I’m seeing Graphify-Labs/graphify trending on GitHub, and the concrete pitch is practical: take an existing repo (not a prompt) and convert it into a knowledge graph that links application code, database schema, and infrastructure into one structure you can query.

This is the kind of thing I’d reach for when I need an agent to answer engineering questions with minimal hand-holding—for example: “Where is this table written, what service owns it, what migrations/SQL views affect it, and which deployable references it?” If you feed the assistant only text snippets, it usually misses cross-file and cross-layer context. A repo graph is a better substrate for RAG/agent retrieval.

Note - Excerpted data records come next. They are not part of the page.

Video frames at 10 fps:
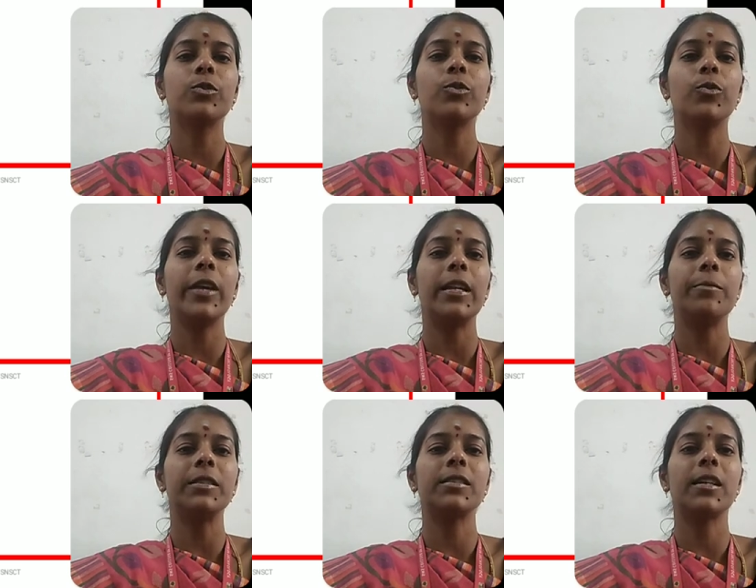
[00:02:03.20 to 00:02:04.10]
two
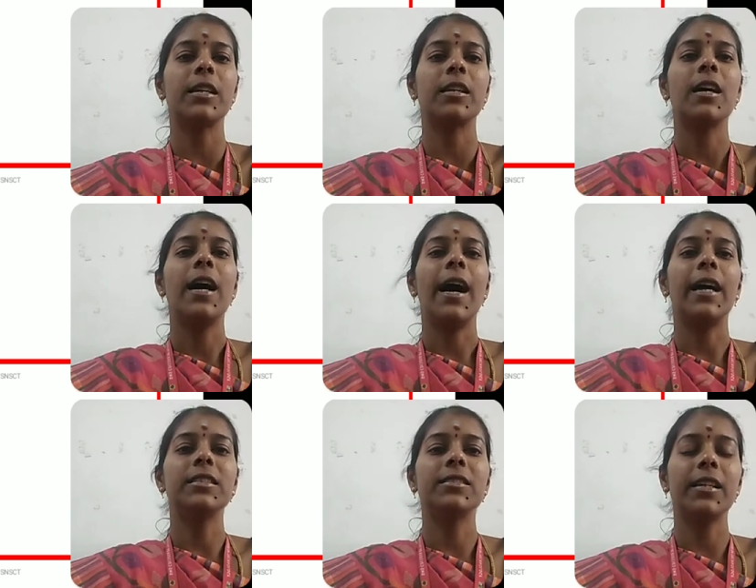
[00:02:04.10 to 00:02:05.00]
elements here,
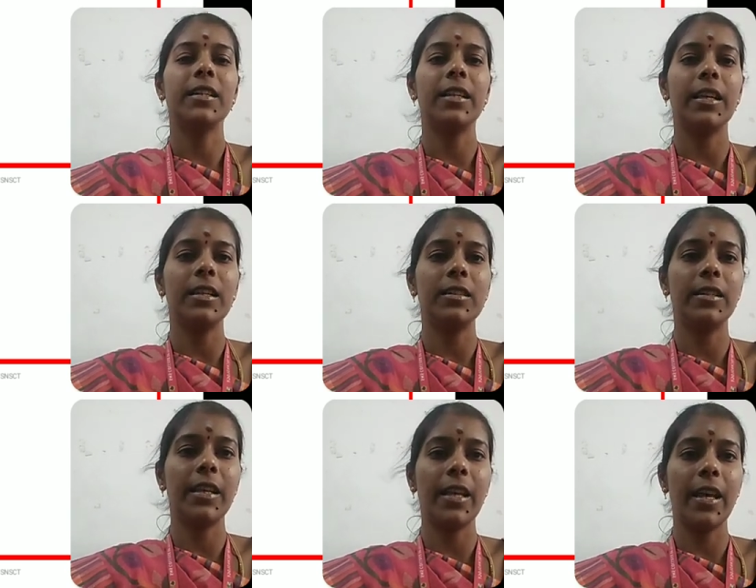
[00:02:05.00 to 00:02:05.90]
unsigned int
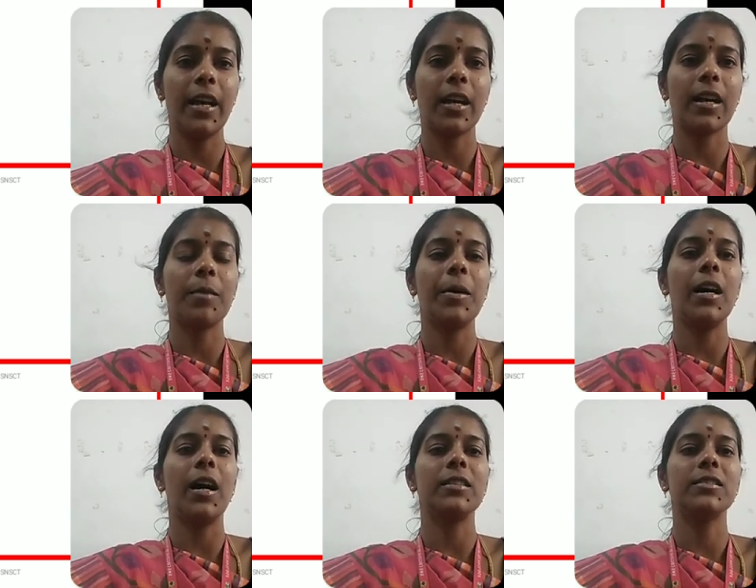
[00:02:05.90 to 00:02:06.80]
a comma
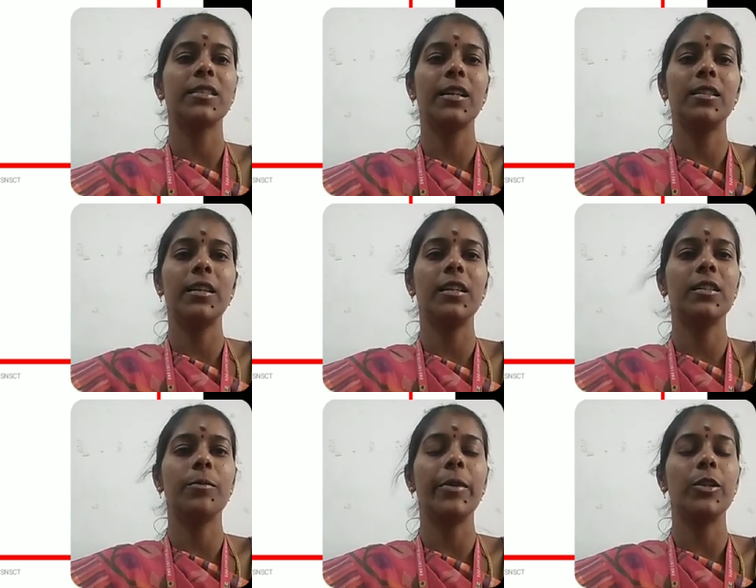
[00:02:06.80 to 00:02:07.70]
unsigned
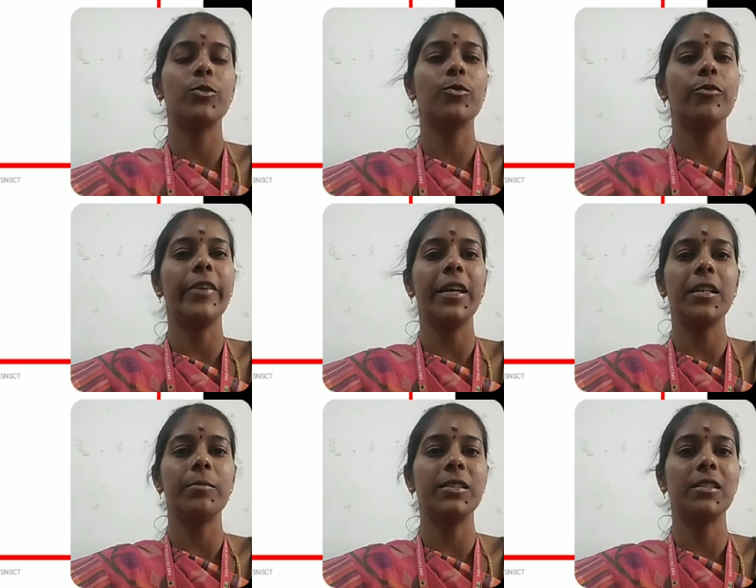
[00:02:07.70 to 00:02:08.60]
int b. Two
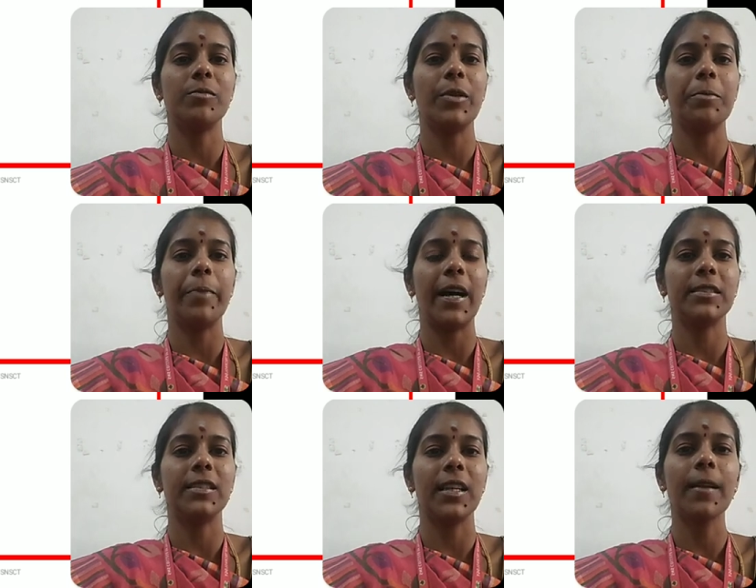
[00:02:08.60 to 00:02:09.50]
variables has been
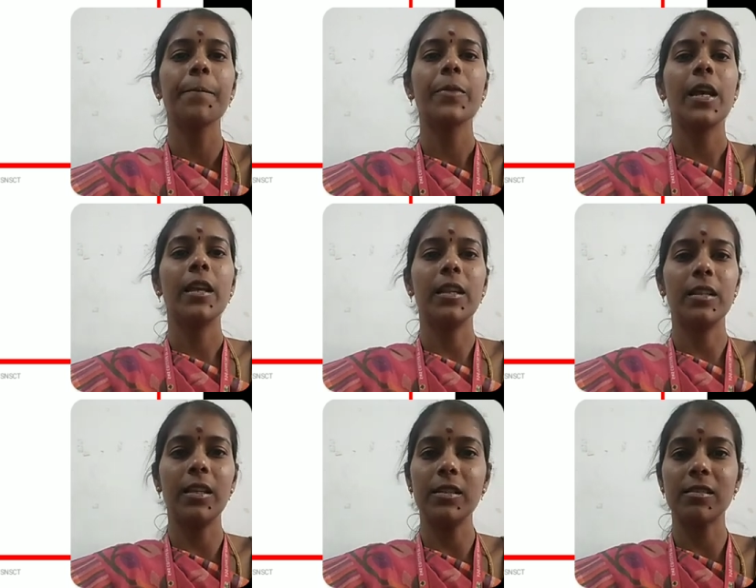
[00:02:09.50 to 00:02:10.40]
passing in
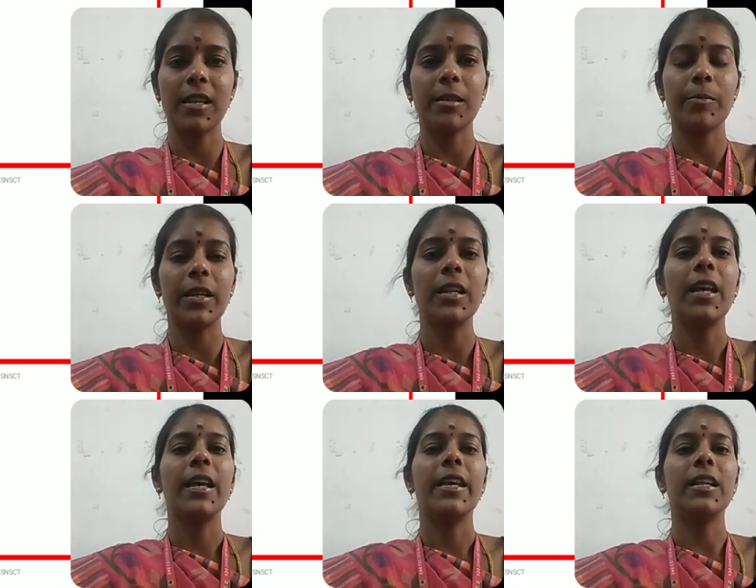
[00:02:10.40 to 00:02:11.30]
the statement.
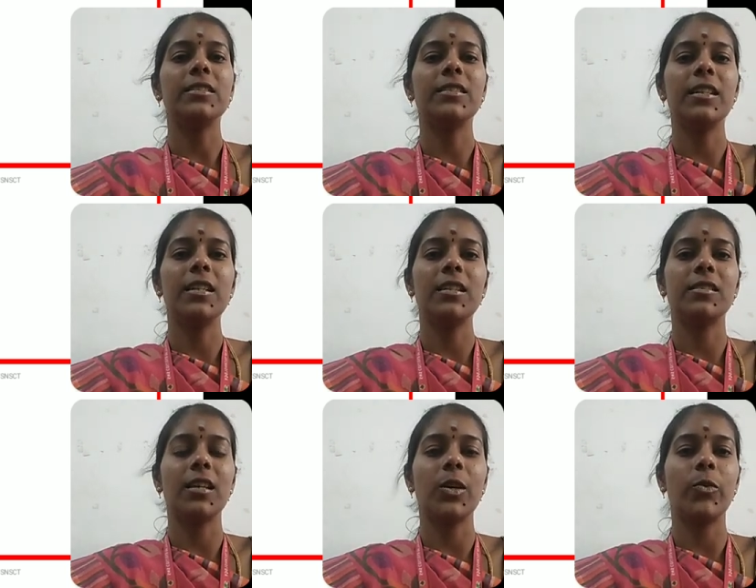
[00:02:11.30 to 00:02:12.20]
LCD
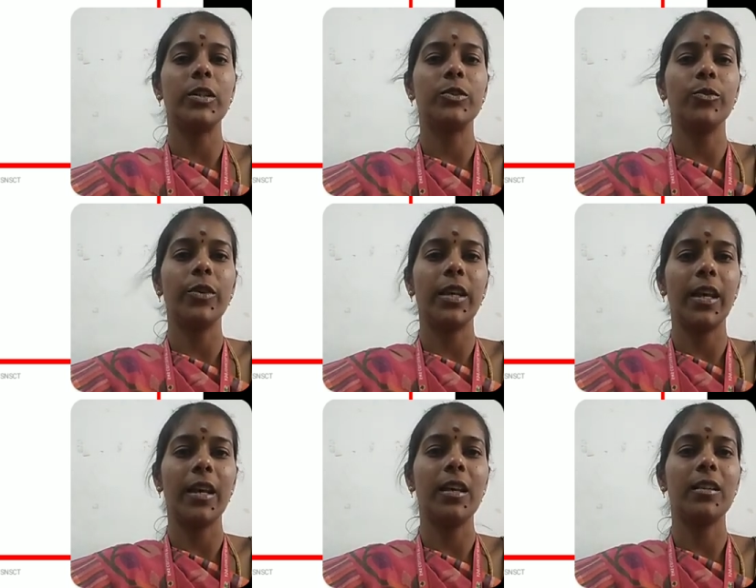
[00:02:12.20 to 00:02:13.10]
is equal to
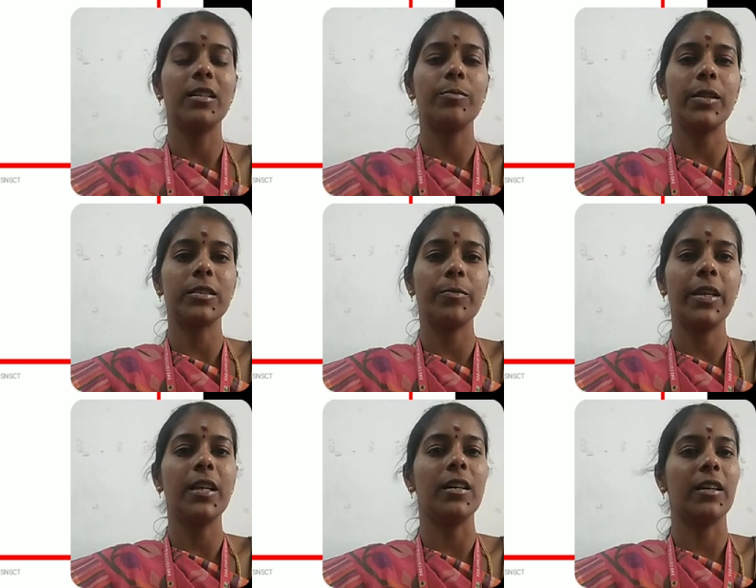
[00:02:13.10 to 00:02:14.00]
a, it must
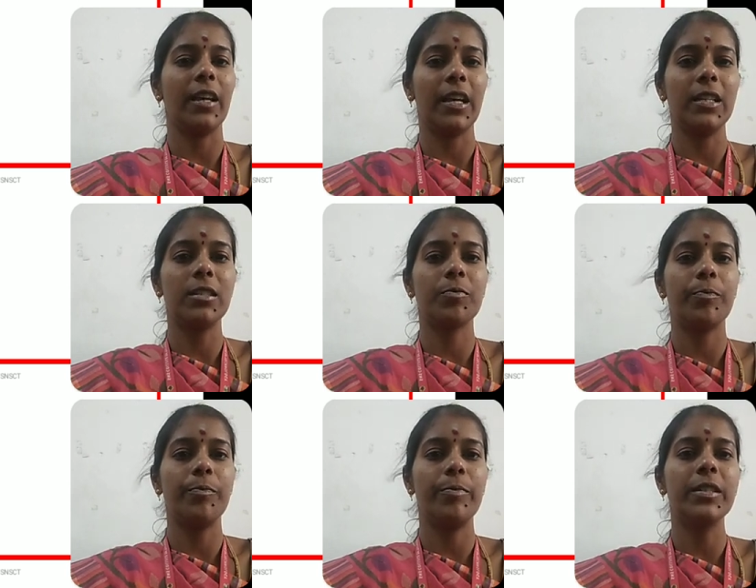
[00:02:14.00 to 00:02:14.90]
be a
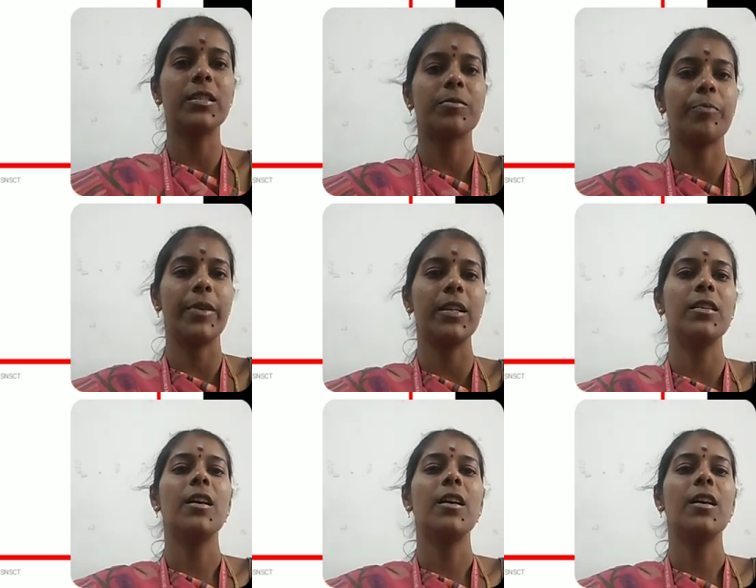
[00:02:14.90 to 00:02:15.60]
8-bit pin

What I’d look at first: - The entry point in the README for generating the graph from a local folder - Examples showing how SQL schemas and app code get connected - The output format / query interface (how you actually ask questions) - Any flags or config knobs for scoping what gets indexed (so you don’t graph the whole universe by default)

If you run Claude Code or similar workflows, the useful pattern is to build the graph once per repo (or per commit), then let the agent query it during planning and tool-calling. That turns “turn context into text” into “turn context into structured retrieval.”

Why it was picked: Graphify’s repo is directly useful to a solo AI studio builder (Python/LangGraph/agents/RAG) because it turns your code + Postgres/SQL + infra context into a queryable knowledge graph—exactly the “production RAG + agent workflows” stack fit. It also has strong shipping signal via Claude Code–style workflows language and good relative_trend among large Python trending repos.